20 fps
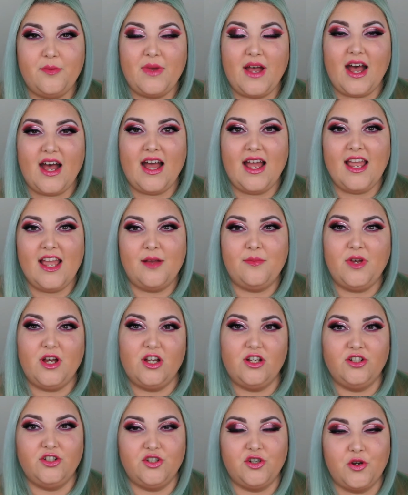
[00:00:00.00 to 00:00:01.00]
I am
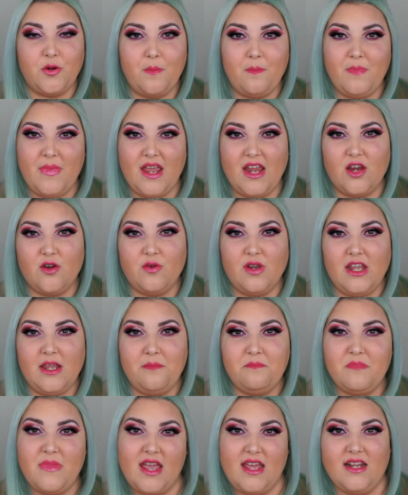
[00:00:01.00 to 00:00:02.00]
under Mary
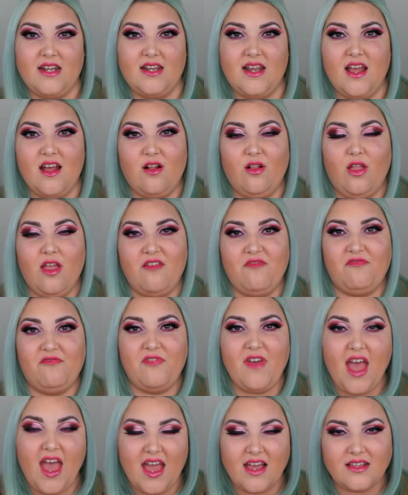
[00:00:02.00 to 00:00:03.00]
Maidenhell
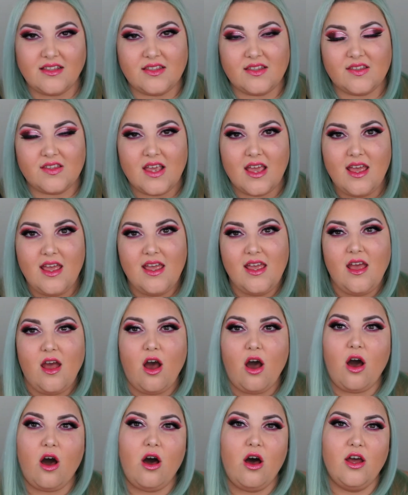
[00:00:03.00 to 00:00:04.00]
FX.
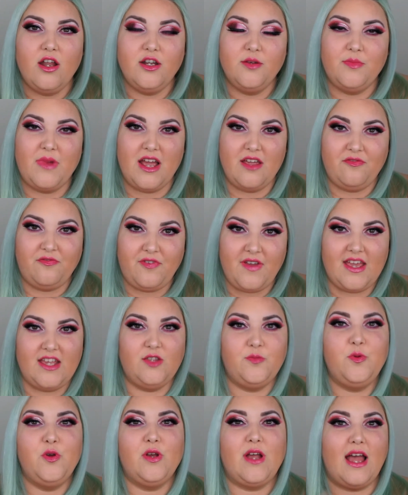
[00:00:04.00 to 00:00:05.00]
On my
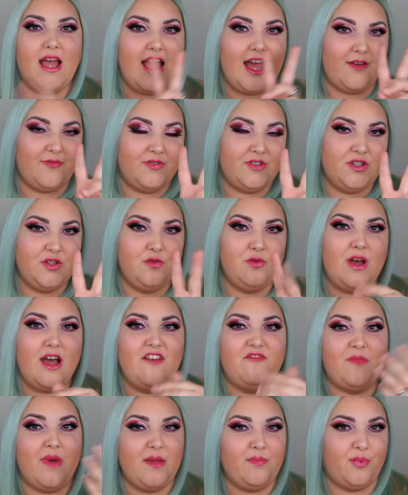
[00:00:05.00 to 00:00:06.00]
Facebook, I have two. I
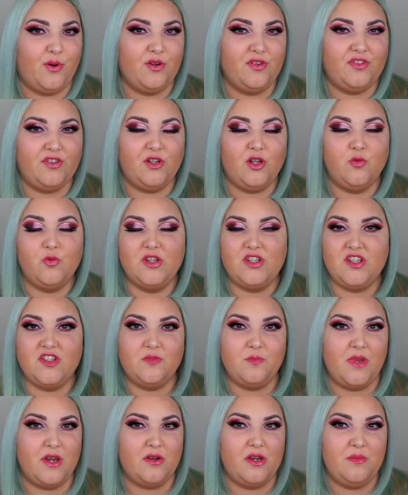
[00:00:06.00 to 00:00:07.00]
have my personal, which is
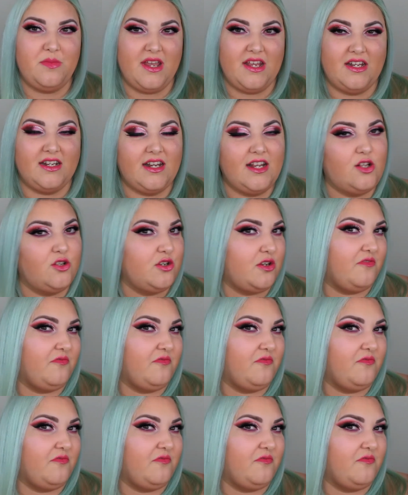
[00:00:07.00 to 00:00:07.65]
Mary Maidenhell.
----
• Your instructions
Pictures do not belong in the copy. Repeat exactly each line from the one with "[00:00:00.00 to 00:00:01.00]" through the end of the listing.

• Expected output
[00:00:00.00 to 00:00:01.00]
I am
[00:00:01.00 to 00:00:02.00]
under Mary
[00:00:02.00 to 00:00:03.00]
Maidenhell
[00:00:03.00 to 00:00:04.00]
FX.
[00:00:04.00 to 00:00:05.00]
On my
[00:00:05.00 to 00:00:06.00]
Facebook, I have two. I
[00:00:06.00 to 00:00:07.00]
have my personal, which is
[00:00:07.00 to 00:00:07.65]
Mary Maidenhell.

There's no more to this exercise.